In the aftermath of one of the most worrying Mondays in history from the cyber point of view, new developments are affecting the WannaCry affair: in particular, the first hypotheses regarding the culprits of this worldwide cyber attack are beginning to develop.
On Monday, May 15, WannaCry started “shedding tears” even in Asia, infecting something like 300 thousand computers worldwide. Despite the fact that our Eastern friends are not exempt from this ransomware, it seems that it contains clues pointing to a direct involvement of North Korea, at least according to some of the biggest cybersecurity companies such as Symantec and Kaspersky as well as other independent researchers and companies such as Google. The similarity appears to involve an early version of WannaCry and the code used in 2015 by Lazarus, a hacker group believed to be linked to the government of North Korea that became famous in 2014 for its attack against Sony Pictures to boycott “The Interview,” the comedy film about an unlikely mission to kill North Korean dictator Kim Jong-un.
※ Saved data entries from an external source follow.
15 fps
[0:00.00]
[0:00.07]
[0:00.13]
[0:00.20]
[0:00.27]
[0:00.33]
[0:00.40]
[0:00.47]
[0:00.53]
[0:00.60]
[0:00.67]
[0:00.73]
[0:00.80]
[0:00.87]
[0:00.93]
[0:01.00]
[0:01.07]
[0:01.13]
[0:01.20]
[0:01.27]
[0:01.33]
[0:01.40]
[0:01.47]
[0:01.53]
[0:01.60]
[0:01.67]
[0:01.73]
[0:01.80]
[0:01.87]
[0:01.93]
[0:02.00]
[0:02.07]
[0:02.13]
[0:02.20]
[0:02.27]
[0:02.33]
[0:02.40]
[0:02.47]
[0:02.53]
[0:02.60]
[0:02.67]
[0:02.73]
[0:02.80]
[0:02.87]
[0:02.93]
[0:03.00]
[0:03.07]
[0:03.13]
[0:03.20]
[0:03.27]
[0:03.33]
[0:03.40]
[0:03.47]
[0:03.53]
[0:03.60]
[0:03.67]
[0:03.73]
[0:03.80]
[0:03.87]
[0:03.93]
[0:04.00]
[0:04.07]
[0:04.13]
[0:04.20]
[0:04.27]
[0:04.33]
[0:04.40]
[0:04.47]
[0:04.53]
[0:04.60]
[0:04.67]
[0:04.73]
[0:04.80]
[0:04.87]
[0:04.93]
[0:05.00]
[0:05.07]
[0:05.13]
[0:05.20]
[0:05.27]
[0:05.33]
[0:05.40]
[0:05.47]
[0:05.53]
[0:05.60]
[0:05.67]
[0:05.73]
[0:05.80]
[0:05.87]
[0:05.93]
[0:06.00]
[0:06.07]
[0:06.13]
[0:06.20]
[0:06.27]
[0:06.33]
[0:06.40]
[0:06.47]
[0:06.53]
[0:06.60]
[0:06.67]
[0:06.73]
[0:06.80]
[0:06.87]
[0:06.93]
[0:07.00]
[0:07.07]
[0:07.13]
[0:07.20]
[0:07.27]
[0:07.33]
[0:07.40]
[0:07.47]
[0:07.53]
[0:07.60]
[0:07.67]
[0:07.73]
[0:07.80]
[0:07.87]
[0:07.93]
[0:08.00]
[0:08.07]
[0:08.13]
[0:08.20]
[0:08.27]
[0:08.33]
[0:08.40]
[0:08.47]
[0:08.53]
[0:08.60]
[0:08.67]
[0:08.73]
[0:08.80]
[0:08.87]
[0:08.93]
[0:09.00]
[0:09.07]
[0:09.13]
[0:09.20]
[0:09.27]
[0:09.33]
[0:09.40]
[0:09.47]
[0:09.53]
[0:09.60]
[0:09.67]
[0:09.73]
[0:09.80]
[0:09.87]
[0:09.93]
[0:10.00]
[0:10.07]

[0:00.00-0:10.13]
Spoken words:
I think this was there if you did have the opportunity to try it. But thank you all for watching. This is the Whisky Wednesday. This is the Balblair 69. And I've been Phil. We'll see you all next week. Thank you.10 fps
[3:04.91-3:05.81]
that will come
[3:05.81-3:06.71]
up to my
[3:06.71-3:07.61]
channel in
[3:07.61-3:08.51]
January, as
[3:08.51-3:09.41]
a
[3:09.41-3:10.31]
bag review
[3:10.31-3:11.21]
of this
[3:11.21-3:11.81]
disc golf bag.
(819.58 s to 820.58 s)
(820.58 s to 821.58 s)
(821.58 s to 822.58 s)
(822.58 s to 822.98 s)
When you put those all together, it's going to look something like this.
However, it is still too early to sing victory as although the similarities are consistent, it is not possible to say with certainty that the ransomware is linked to North Korea. For example, it cannot be ruled out that Lazarus’ code was recycled from another hacker organization, or that it was deliberately inserted to confuse those investigating the origin of the computer virus. However, Kaspersky noted that the recycled code is no longer present in the new versions of WannaCry, which have been put into circulation in the last few days to try to evade antivirus systems, and that more investigations will be needed to figure it out.
Many details about WannaCry still need to be clarified, but in particular the story becomes more intricate and worrying if it actually has a connection with the current world political scenario, which is anything but relaxed.